▶ [WHAT THE TASK REQUIRES] Starting at the top of the records below, write out each line exactly as it stands, stopping after the line with "[19:28.90-19:41.70]"; exclude the pictures.

Saved data entries:
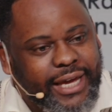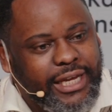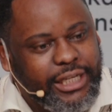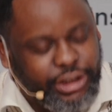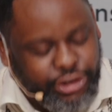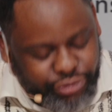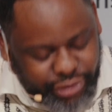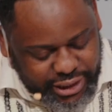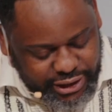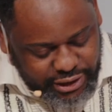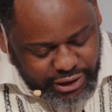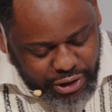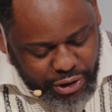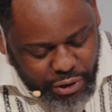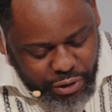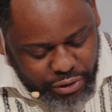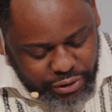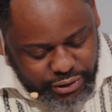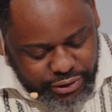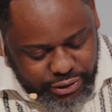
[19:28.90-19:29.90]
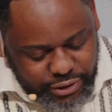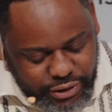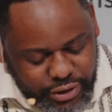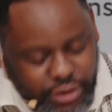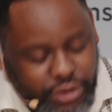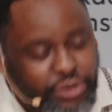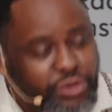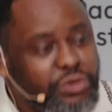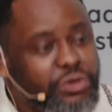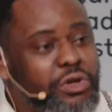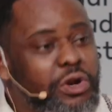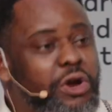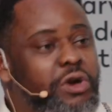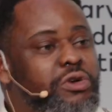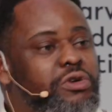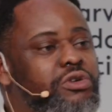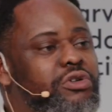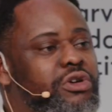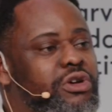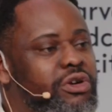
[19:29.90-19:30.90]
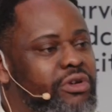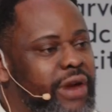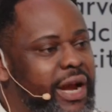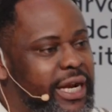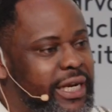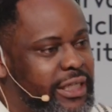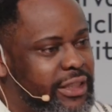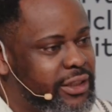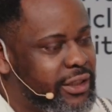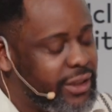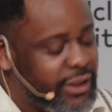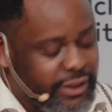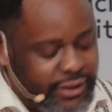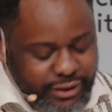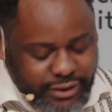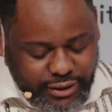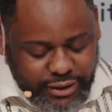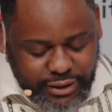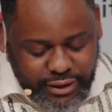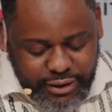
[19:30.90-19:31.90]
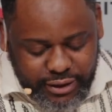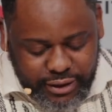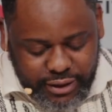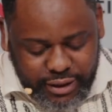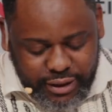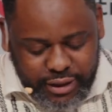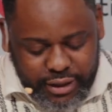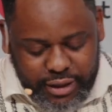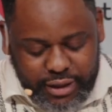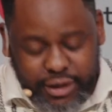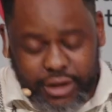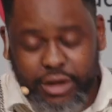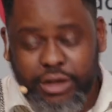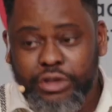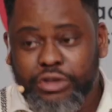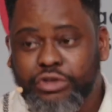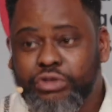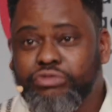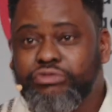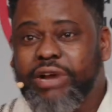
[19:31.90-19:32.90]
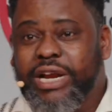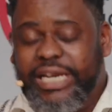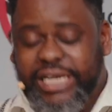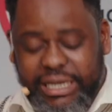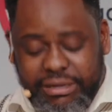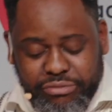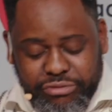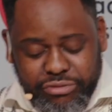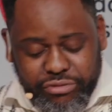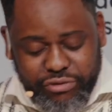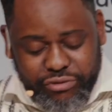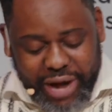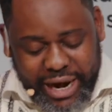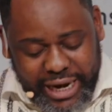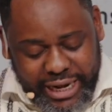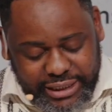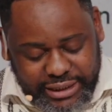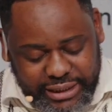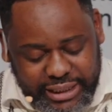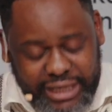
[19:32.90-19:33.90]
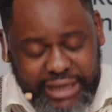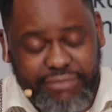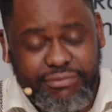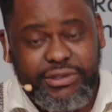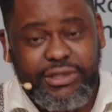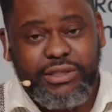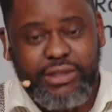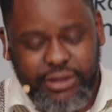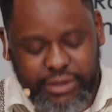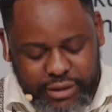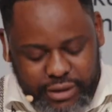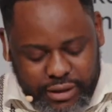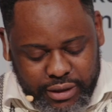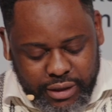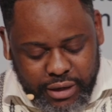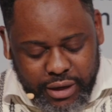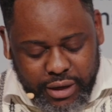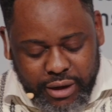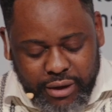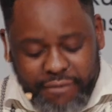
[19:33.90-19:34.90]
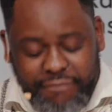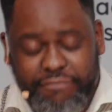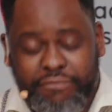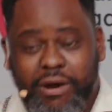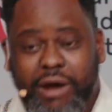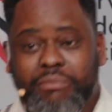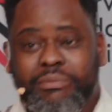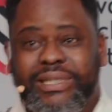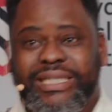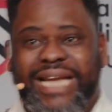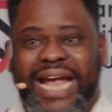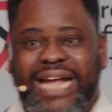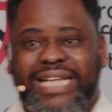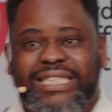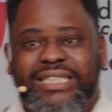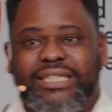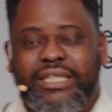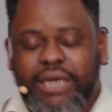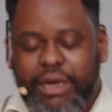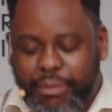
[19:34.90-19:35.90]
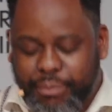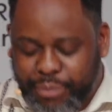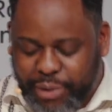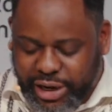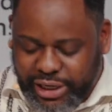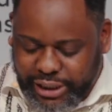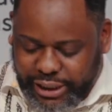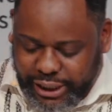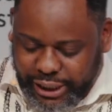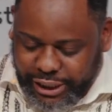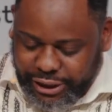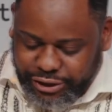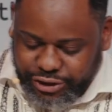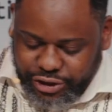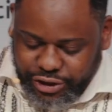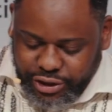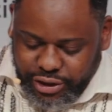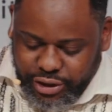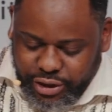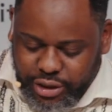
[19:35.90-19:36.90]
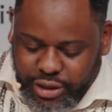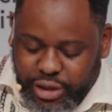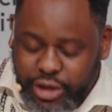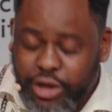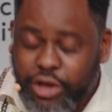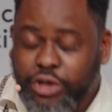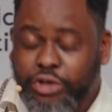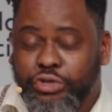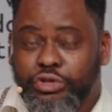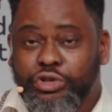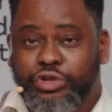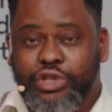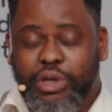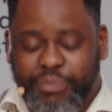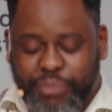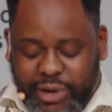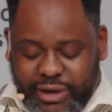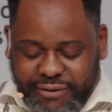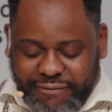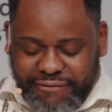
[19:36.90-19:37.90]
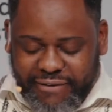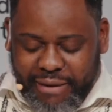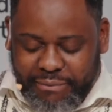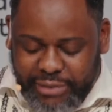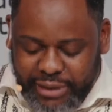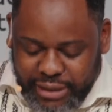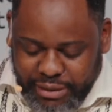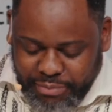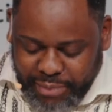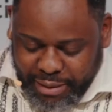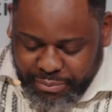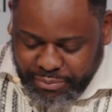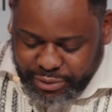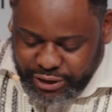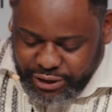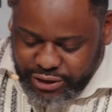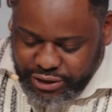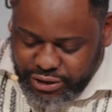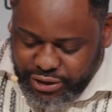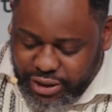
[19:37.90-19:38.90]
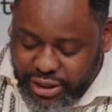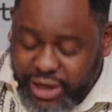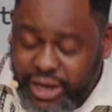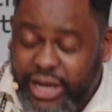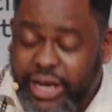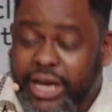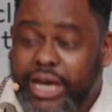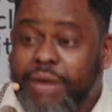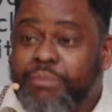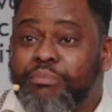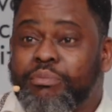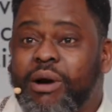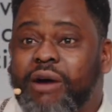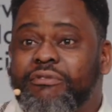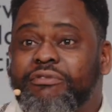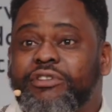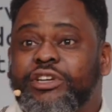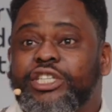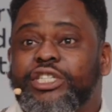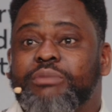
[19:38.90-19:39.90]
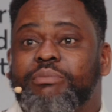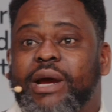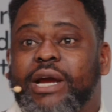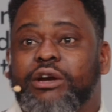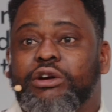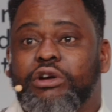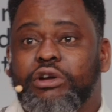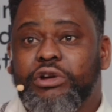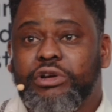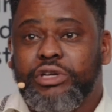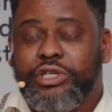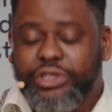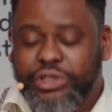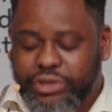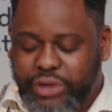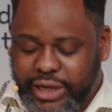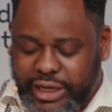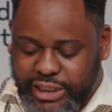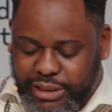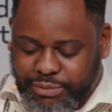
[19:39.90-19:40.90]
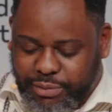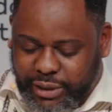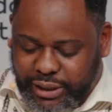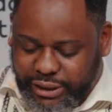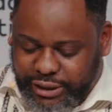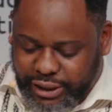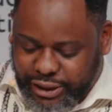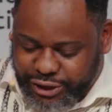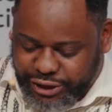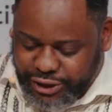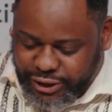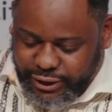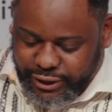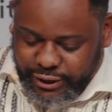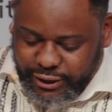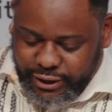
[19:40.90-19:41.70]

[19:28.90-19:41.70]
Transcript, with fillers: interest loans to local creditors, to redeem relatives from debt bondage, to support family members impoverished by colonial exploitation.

▶ [RESULT FOR THIS TASK]
[19:28.90-19:29.90]
[19:29.90-19:30.90]
[19:30.90-19:31.90]
[19:31.90-19:32.90]
[19:32.90-19:33.90]
[19:33.90-19:34.90]
[19:34.90-19:35.90]
[19:35.90-19:36.90]
[19:36.90-19:37.90]
[19:37.90-19:38.90]
[19:38.90-19:39.90]
[19:39.90-19:40.90]
[19:40.90-19:41.70]

[19:28.90-19:41.70]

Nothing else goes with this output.